▶ **EXERCISE GOAL**: The expected answer is the data below, printed verbatim without its pictures.

▶ **Stored data**:
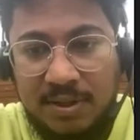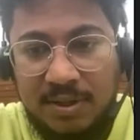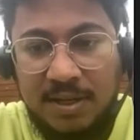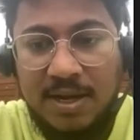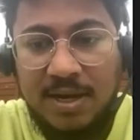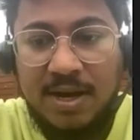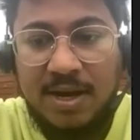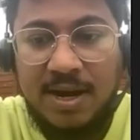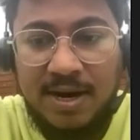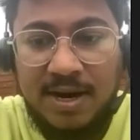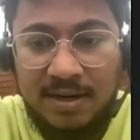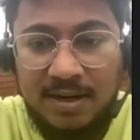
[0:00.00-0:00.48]

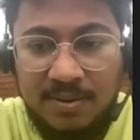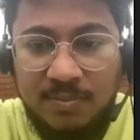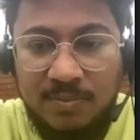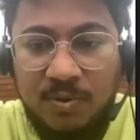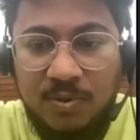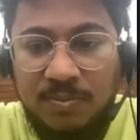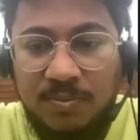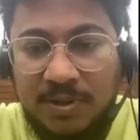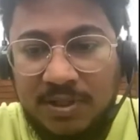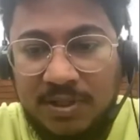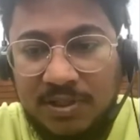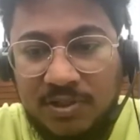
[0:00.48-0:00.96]
Yeah, at the
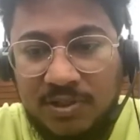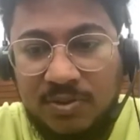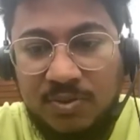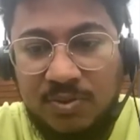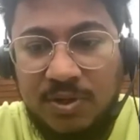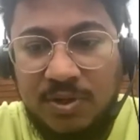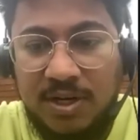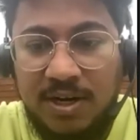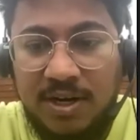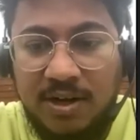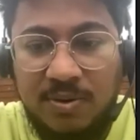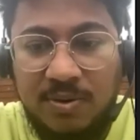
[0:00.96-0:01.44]
moment the
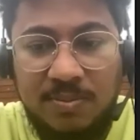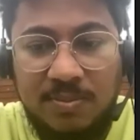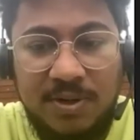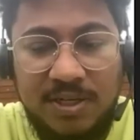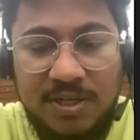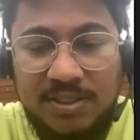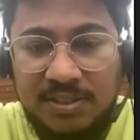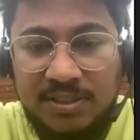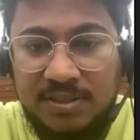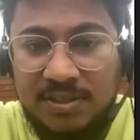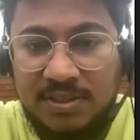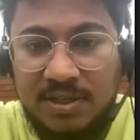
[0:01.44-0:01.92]
student
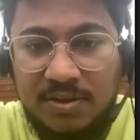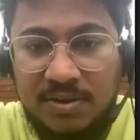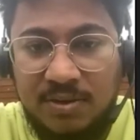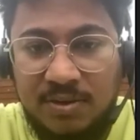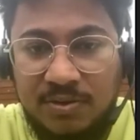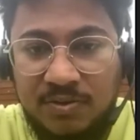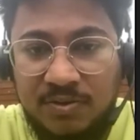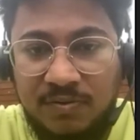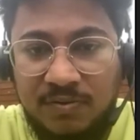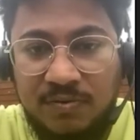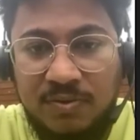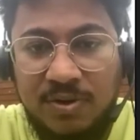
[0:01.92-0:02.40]
accommodations are
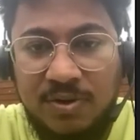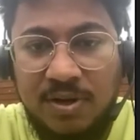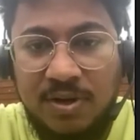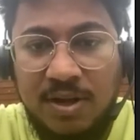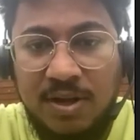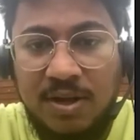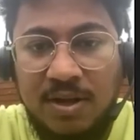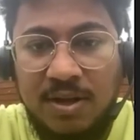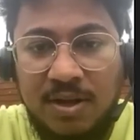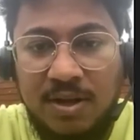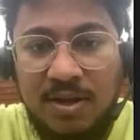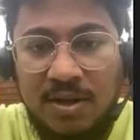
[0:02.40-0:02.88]
also full,
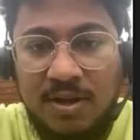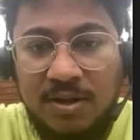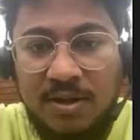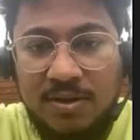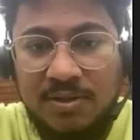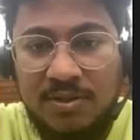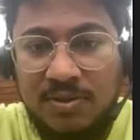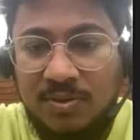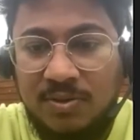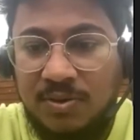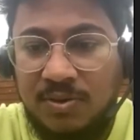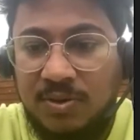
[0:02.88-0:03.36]

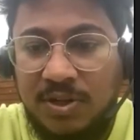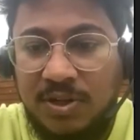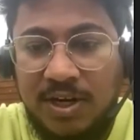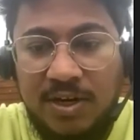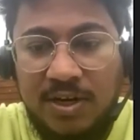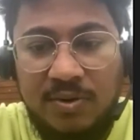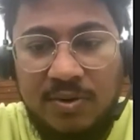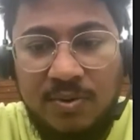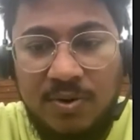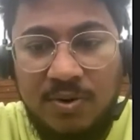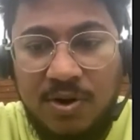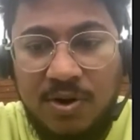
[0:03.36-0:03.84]
so they
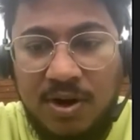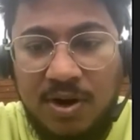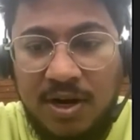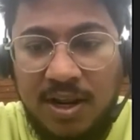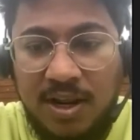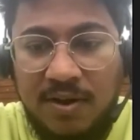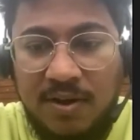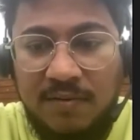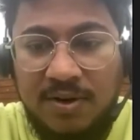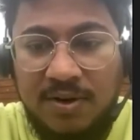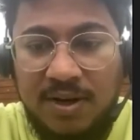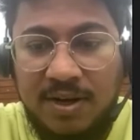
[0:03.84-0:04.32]
do not
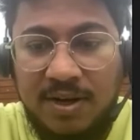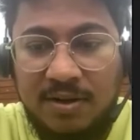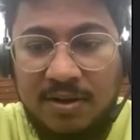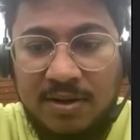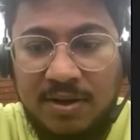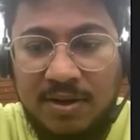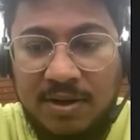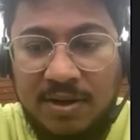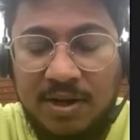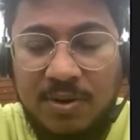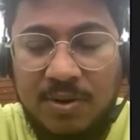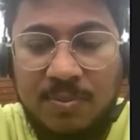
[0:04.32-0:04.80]
have any
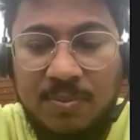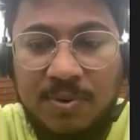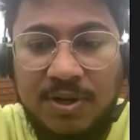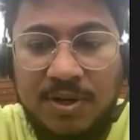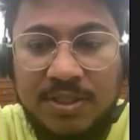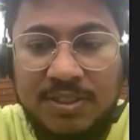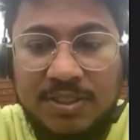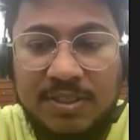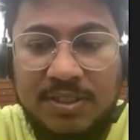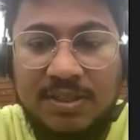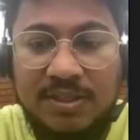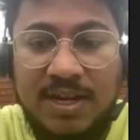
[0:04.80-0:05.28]

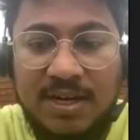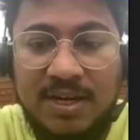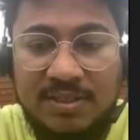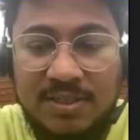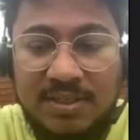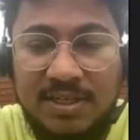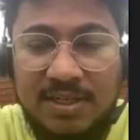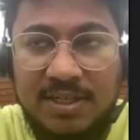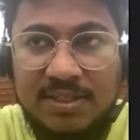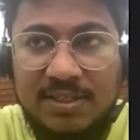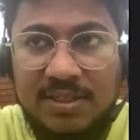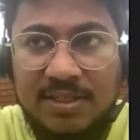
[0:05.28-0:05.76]
accommodation. That's
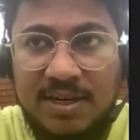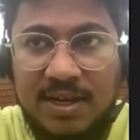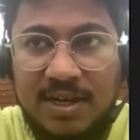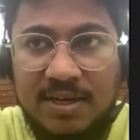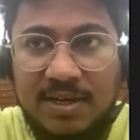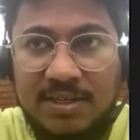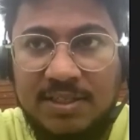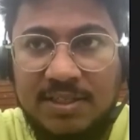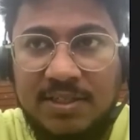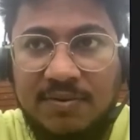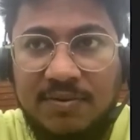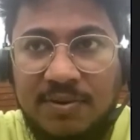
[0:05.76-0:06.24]
the reason
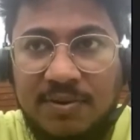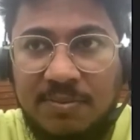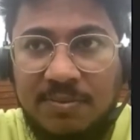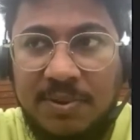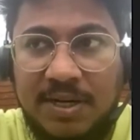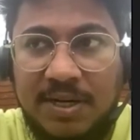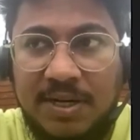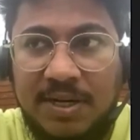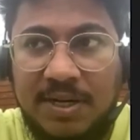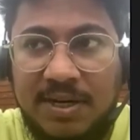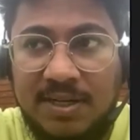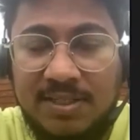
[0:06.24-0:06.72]
Irish
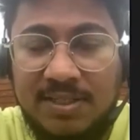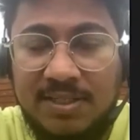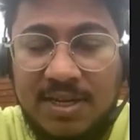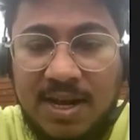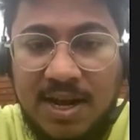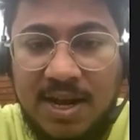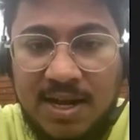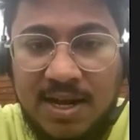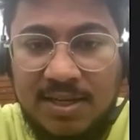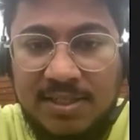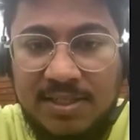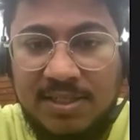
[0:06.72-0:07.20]
government has
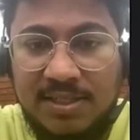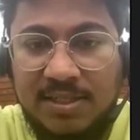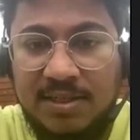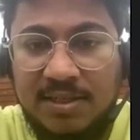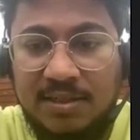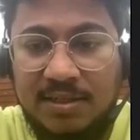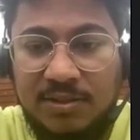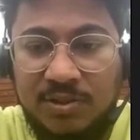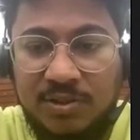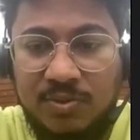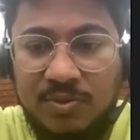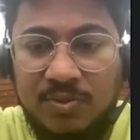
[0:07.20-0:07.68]
asked
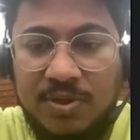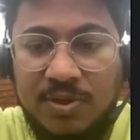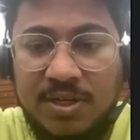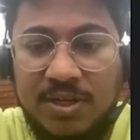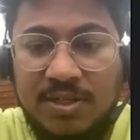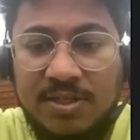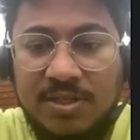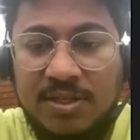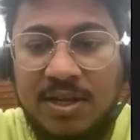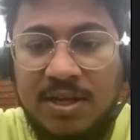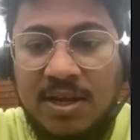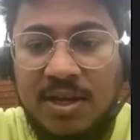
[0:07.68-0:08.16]

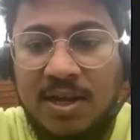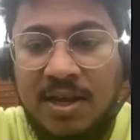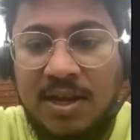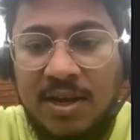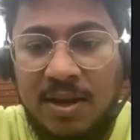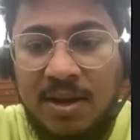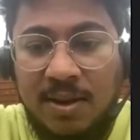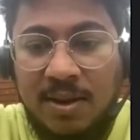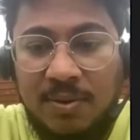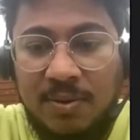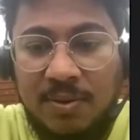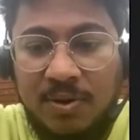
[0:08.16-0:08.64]
students
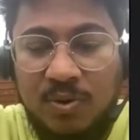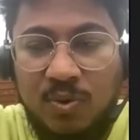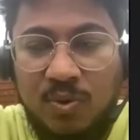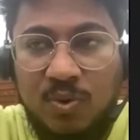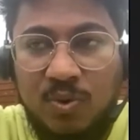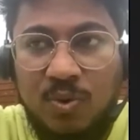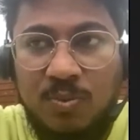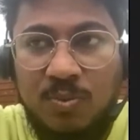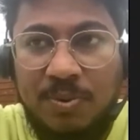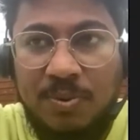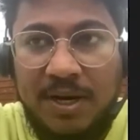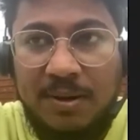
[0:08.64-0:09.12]

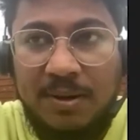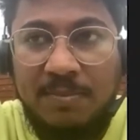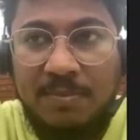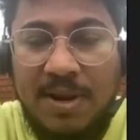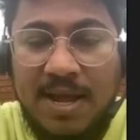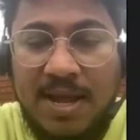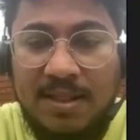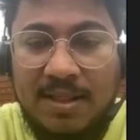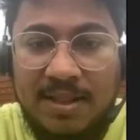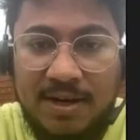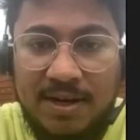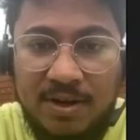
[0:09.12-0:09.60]
to
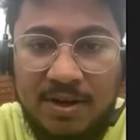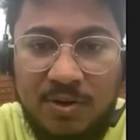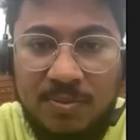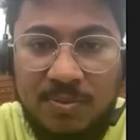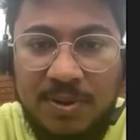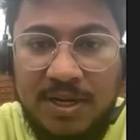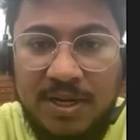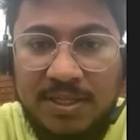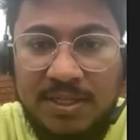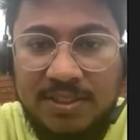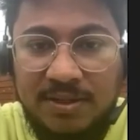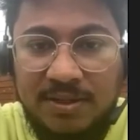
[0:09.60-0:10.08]
pre-plan their
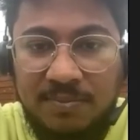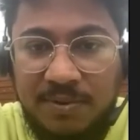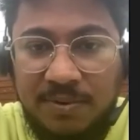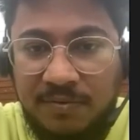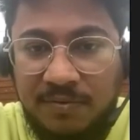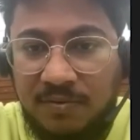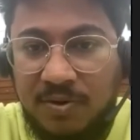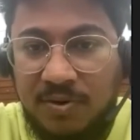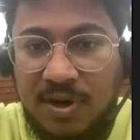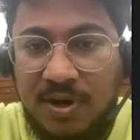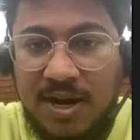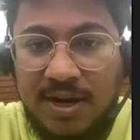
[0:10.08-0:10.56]
accommodation
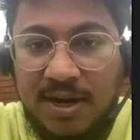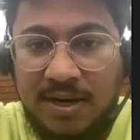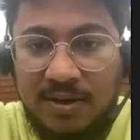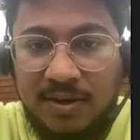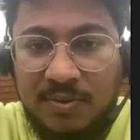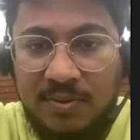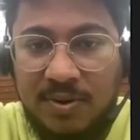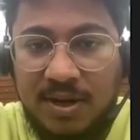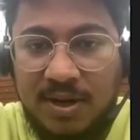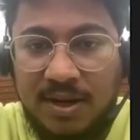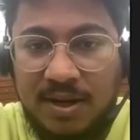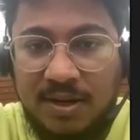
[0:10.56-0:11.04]
before landing
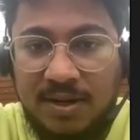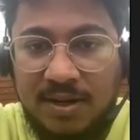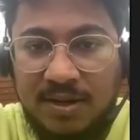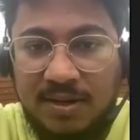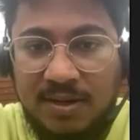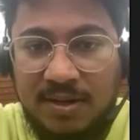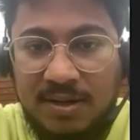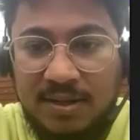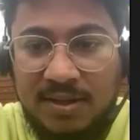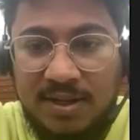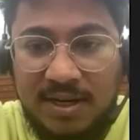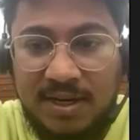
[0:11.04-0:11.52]
to Ireland.
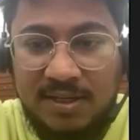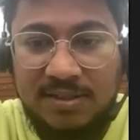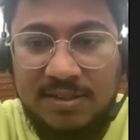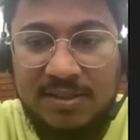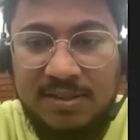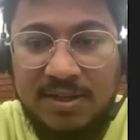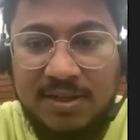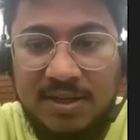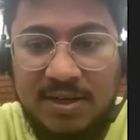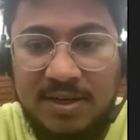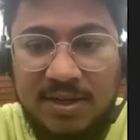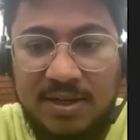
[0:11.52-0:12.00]
That is
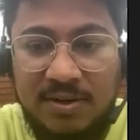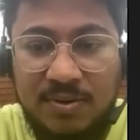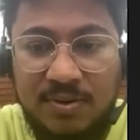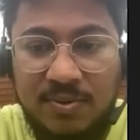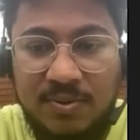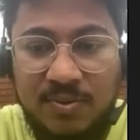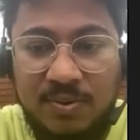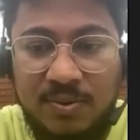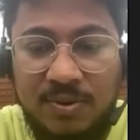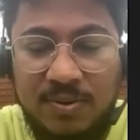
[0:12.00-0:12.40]
the current rule.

▶ **RESPONSE FOR THIS EXERCISE**:
[0:00.00-0:00.48]

[0:00.48-0:00.96]
Yeah, at the
[0:00.96-0:01.44]
moment the
[0:01.44-0:01.92]
student
[0:01.92-0:02.40]
accommodations are
[0:02.40-0:02.88]
also full,
[0:02.88-0:03.36]

[0:03.36-0:03.84]
so they
[0:03.84-0:04.32]
do not
[0:04.32-0:04.80]
have any
[0:04.80-0:05.28]

[0:05.28-0:05.76]
accommodation. That's
[0:05.76-0:06.24]
the reason
[0:06.24-0:06.72]
Irish
[0:06.72-0:07.20]
government has
[0:07.20-0:07.68]
asked
[0:07.68-0:08.16]

[0:08.16-0:08.64]
students
[0:08.64-0:09.12]

[0:09.12-0:09.60]
to
[0:09.60-0:10.08]
pre-plan their
[0:10.08-0:10.56]
accommodation
[0:10.56-0:11.04]
before landing
[0:11.04-0:11.52]
to Ireland.
[0:11.52-0:12.00]
That is
[0:12.00-0:12.40]
the current rule.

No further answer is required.